Empathy and Neuropolitics
Posted by dlende on July 9, 2010
Interesting new piece by Gary Olson, professor of political science at Moravian College. It’s called Empathy and Neuropolitics, with the tagline, “This is your brain on neoliberal culture. Any questions?”
Here’s the abstract:
Mirror neurons, the brain cells believed to be the basis for empathy, have recently been identified in the human brain. And yet we’re left to explain the disjuncture between this deep-seated, pre-reflective, moral intuition and the paucity of actual empathic behavior, especially in certain cultures. I suggest that answers may be found in the bidirectional connection between culture and brain development.
The political theorist William Connally has defined neuropolitics as “. . . the politics through which cultural life mixes into the composition of the body/brain process. And vice versa.” In this context, I hypothesize that the neo-liberal ideology justifying free market capitalism is one of the most potent empathy “bracketing off” elements of that culture and hybrid cultural/neurobiological imprinting can override the neurobiological traits that should bring people together. The dominant culture’s social engineering undermines and attenuates both the acceptance and institutionalization of empathy on a grand scale, while channeling its expression toward system maintenance behaviors.

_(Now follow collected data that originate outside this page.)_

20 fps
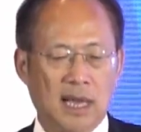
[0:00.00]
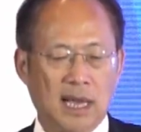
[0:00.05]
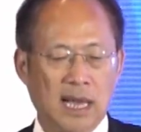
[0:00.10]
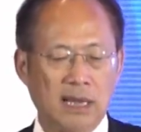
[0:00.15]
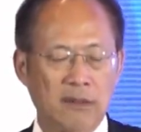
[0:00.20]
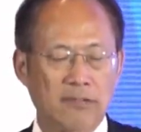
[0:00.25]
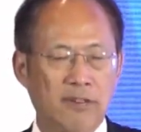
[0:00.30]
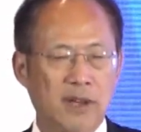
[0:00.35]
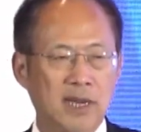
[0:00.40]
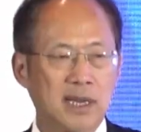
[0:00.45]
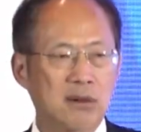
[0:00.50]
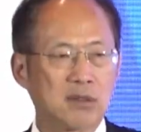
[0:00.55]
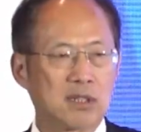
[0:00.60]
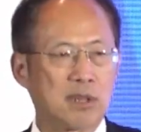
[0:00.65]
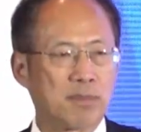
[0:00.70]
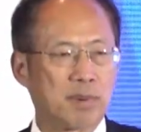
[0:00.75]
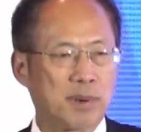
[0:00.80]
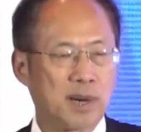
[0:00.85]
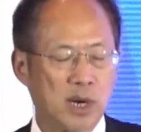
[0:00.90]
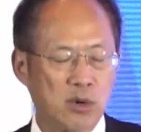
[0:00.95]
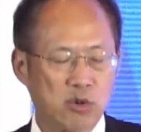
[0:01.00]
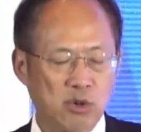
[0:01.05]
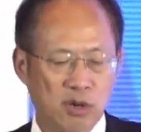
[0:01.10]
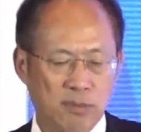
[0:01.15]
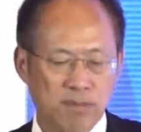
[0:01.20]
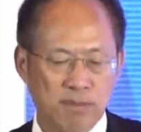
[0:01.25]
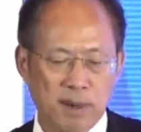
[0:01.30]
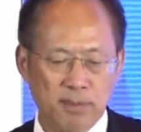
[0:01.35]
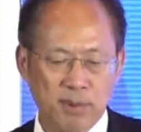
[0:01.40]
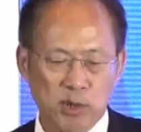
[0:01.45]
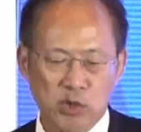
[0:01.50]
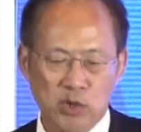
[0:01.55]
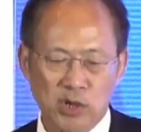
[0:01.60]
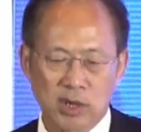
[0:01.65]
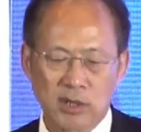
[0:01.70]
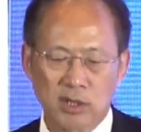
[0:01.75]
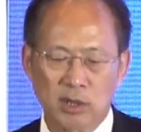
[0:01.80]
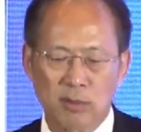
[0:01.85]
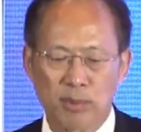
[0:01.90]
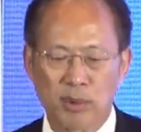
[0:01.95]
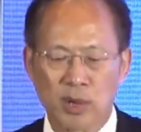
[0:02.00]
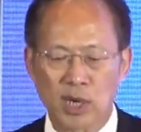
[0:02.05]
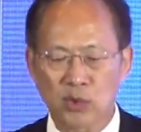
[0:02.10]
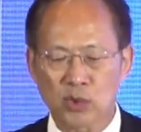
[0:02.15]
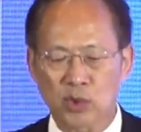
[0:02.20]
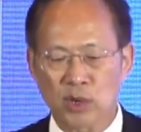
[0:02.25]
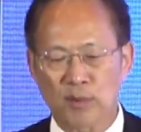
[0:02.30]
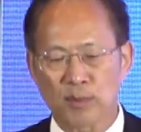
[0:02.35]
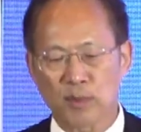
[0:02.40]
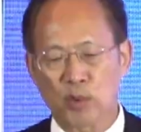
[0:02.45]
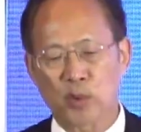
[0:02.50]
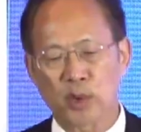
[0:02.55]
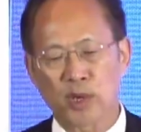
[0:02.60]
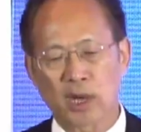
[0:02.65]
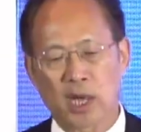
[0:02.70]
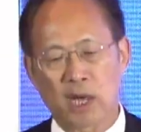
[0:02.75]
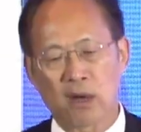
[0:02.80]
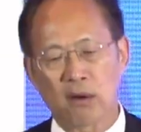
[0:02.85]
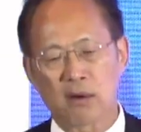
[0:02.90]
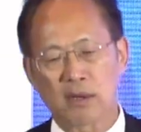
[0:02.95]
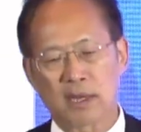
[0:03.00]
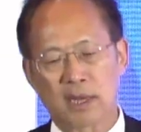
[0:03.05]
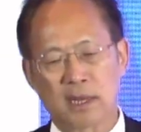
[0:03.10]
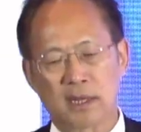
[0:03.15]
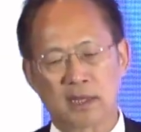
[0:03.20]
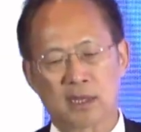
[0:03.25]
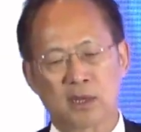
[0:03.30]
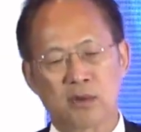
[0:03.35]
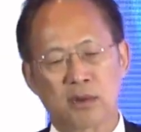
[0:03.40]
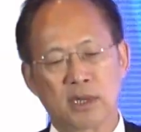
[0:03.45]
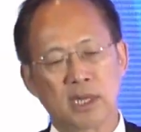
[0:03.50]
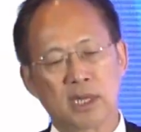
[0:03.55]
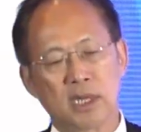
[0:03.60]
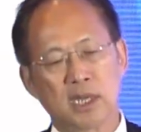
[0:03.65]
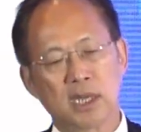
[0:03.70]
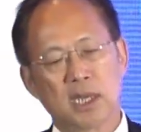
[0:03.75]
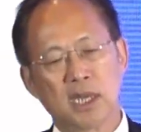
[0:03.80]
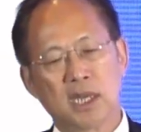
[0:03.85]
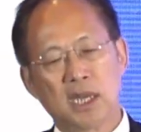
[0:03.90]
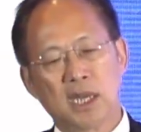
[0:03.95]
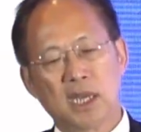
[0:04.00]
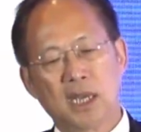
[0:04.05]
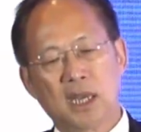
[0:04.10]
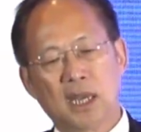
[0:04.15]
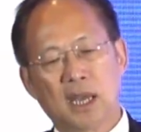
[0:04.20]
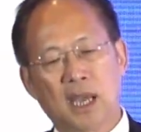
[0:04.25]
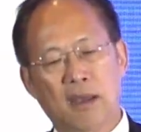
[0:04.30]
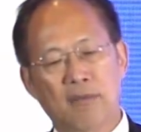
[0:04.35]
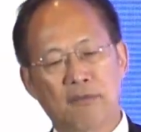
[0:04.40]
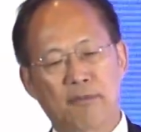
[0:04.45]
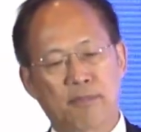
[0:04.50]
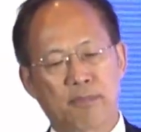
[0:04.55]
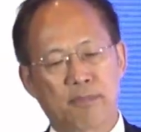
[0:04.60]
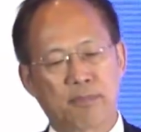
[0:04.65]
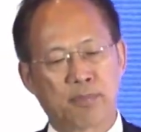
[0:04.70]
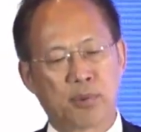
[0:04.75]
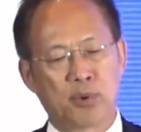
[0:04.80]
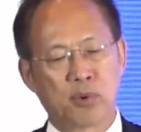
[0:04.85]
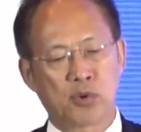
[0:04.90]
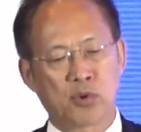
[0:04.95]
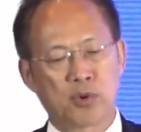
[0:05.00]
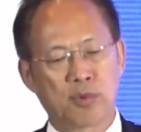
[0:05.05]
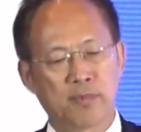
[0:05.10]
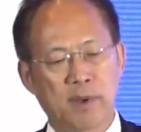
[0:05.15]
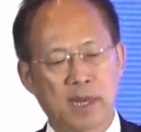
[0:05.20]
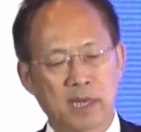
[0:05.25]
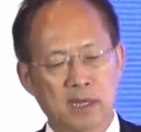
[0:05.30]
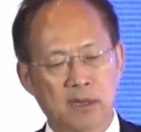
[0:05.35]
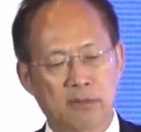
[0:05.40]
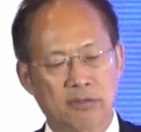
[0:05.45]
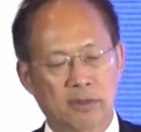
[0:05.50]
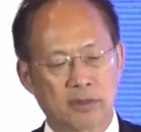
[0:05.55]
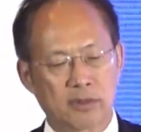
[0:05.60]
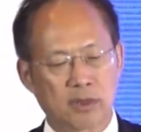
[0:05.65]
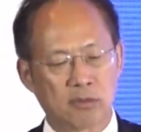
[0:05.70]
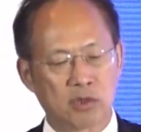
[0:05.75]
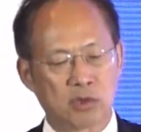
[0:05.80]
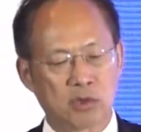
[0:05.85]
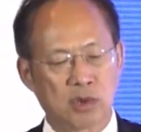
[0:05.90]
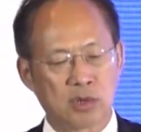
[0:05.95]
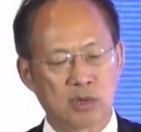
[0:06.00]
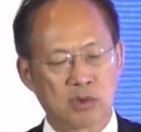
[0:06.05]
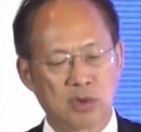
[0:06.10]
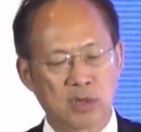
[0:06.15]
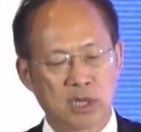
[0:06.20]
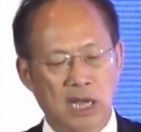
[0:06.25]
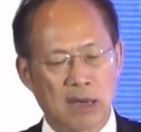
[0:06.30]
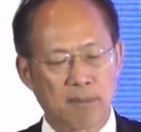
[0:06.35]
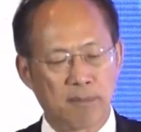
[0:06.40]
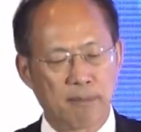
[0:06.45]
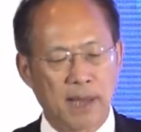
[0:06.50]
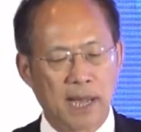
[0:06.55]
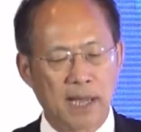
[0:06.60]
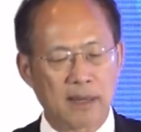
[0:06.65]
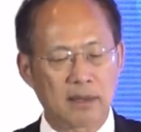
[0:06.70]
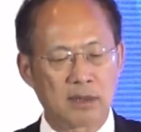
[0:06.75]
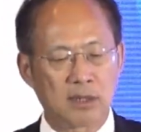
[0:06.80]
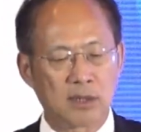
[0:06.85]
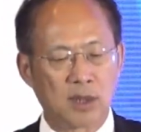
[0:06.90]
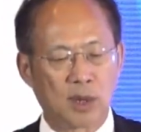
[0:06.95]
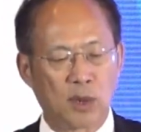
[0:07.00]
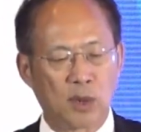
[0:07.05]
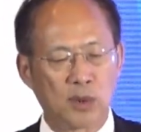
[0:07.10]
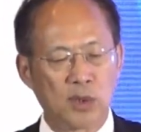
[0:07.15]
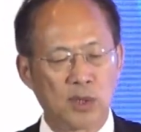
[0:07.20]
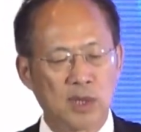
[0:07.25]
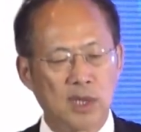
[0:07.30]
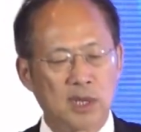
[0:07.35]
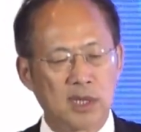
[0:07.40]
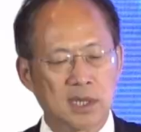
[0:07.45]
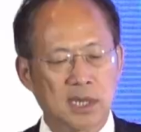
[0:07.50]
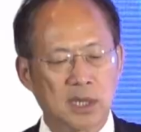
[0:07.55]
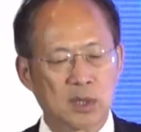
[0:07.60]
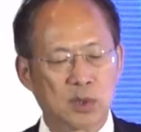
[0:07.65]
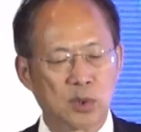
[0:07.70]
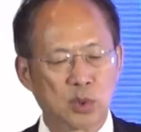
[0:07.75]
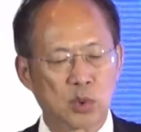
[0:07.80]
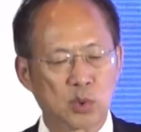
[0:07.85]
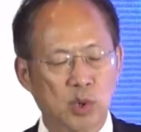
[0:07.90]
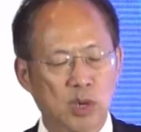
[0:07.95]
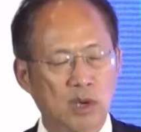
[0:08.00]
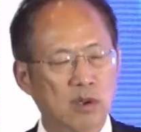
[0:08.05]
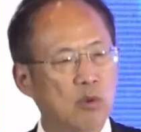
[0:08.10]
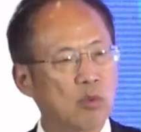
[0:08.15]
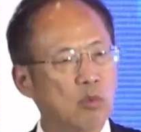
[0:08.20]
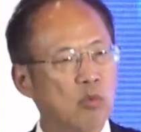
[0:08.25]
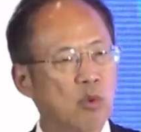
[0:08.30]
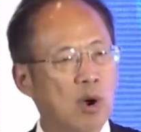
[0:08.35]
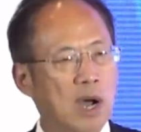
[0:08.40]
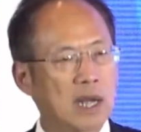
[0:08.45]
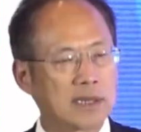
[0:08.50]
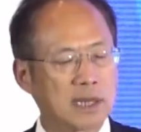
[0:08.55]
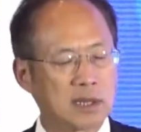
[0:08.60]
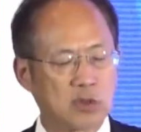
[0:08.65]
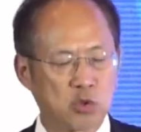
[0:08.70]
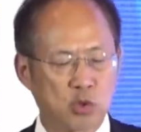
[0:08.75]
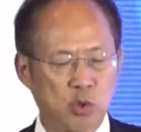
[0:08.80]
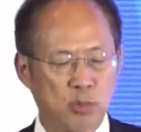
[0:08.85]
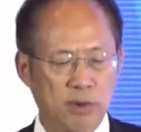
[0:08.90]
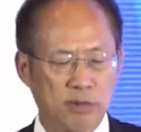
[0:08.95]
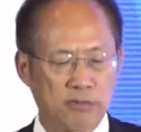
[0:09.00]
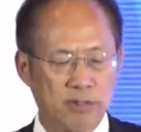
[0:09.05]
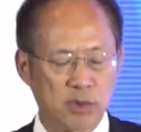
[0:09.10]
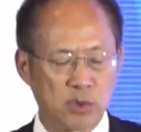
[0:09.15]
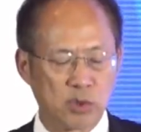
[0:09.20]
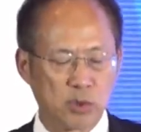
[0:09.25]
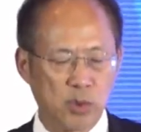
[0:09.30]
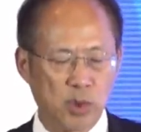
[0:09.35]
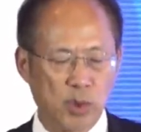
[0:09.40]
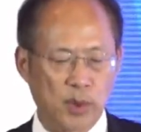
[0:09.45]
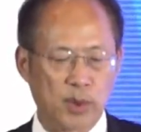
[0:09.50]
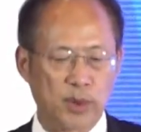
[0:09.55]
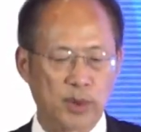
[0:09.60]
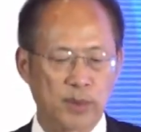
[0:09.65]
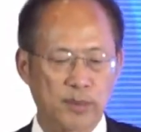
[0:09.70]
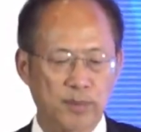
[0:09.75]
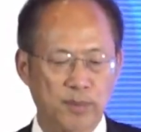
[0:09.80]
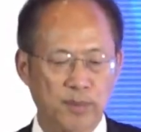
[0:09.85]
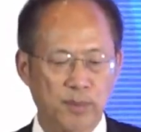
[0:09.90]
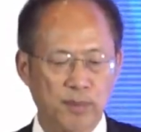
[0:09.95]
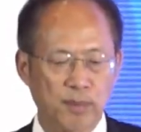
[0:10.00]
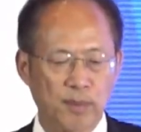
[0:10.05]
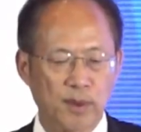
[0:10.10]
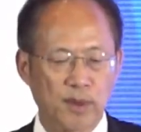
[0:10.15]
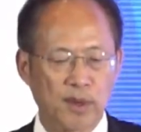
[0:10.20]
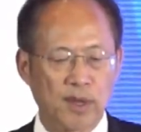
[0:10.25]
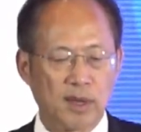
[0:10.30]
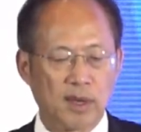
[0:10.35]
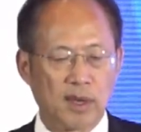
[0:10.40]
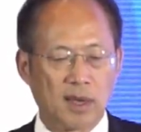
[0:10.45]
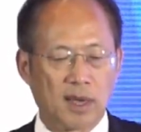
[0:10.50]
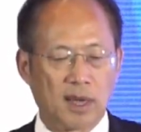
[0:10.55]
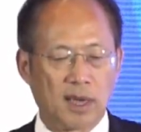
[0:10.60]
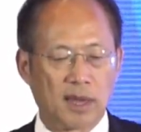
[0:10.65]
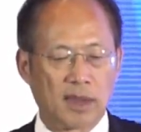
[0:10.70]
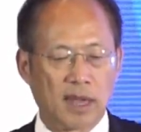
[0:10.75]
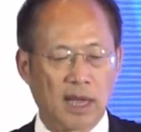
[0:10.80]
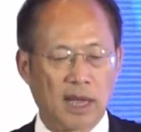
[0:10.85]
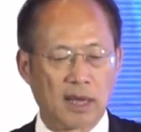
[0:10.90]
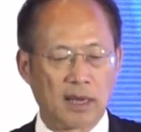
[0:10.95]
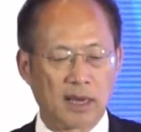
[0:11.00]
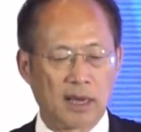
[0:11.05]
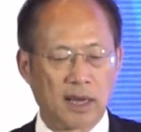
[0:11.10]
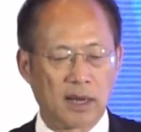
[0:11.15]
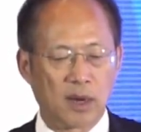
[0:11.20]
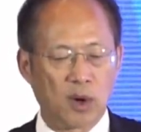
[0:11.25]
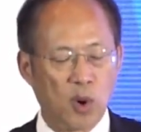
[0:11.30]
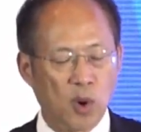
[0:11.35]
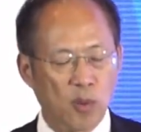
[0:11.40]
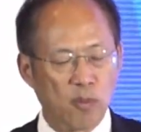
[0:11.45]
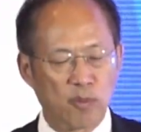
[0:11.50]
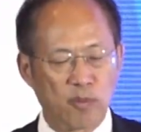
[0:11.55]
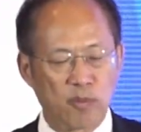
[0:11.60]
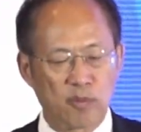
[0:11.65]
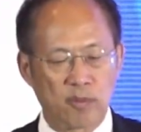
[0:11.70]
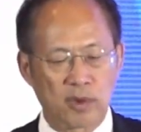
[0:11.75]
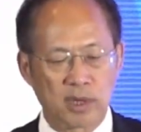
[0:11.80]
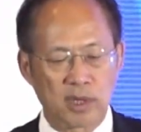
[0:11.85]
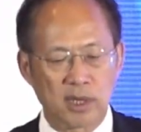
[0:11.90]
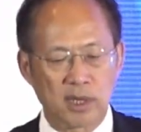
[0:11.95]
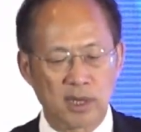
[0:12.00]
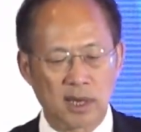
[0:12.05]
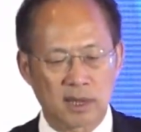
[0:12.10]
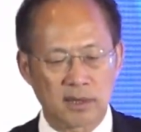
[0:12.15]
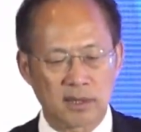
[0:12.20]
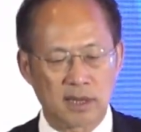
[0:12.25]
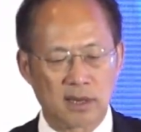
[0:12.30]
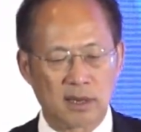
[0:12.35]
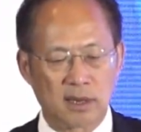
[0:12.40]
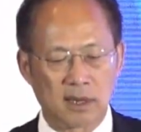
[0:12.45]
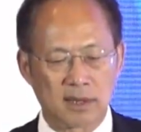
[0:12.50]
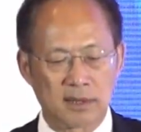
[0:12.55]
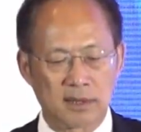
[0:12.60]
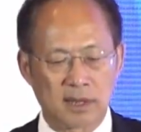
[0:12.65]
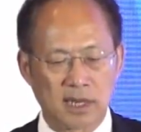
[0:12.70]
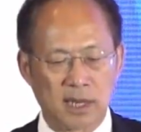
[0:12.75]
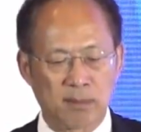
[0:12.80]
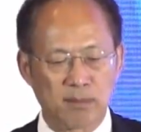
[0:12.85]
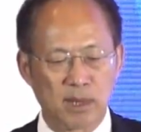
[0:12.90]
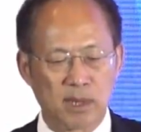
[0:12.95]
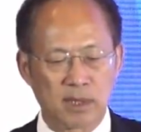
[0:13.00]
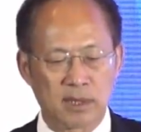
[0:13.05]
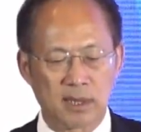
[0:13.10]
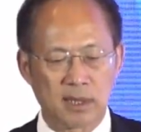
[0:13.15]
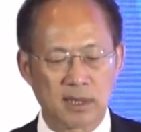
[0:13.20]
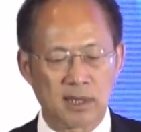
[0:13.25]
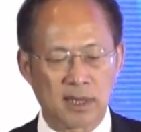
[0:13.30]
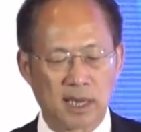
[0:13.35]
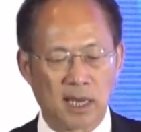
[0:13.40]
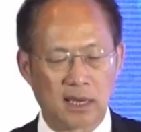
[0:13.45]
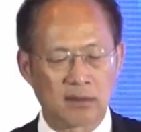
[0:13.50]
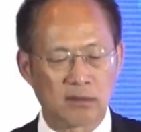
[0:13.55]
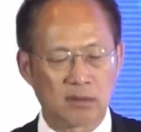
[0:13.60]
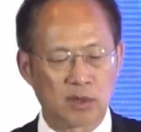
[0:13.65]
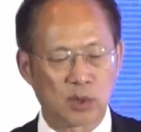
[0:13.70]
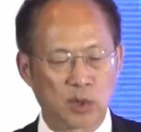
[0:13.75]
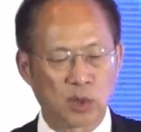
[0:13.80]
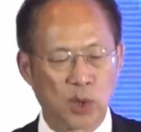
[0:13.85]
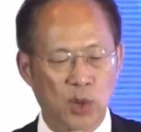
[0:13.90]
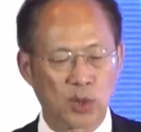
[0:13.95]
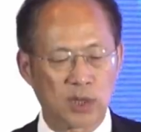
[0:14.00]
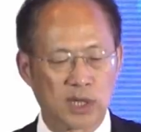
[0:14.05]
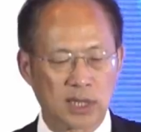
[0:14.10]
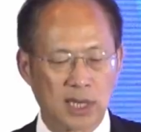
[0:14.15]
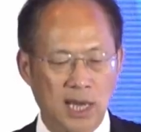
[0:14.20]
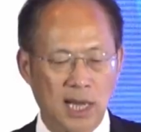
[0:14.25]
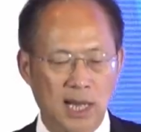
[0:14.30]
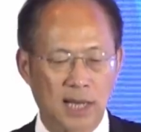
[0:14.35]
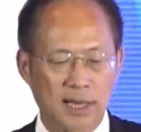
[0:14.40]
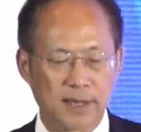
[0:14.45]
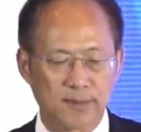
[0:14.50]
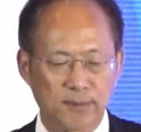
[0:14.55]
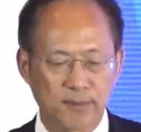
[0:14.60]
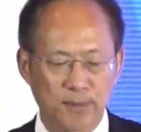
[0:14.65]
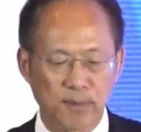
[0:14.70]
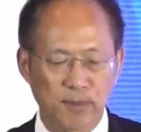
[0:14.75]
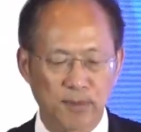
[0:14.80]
I find out the pressure of publishing, the pressure of going out, getting a degree, have pushed many of the research students I've met, into doing rather superficial work. And I hope we, as a community, can return the tide.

There are outstanding exceptions, but too many cultural psychologists and other subspecialists have followed too many anthropologists in failing to unpack the meaning of culture itself. Following Gramsci, I argue that power and class realities have not received sufficient attention in explaining what I’ve described as a societal-wide cultural deficit disorder. This pathological condition has structural roots in the socio-economic system which influence the brain’s mirror neuron network. Cross-cultural studies offer a promising avenue for aiding our understanding of this process.
Gramsci and the encultured brain, that’s quite a mix!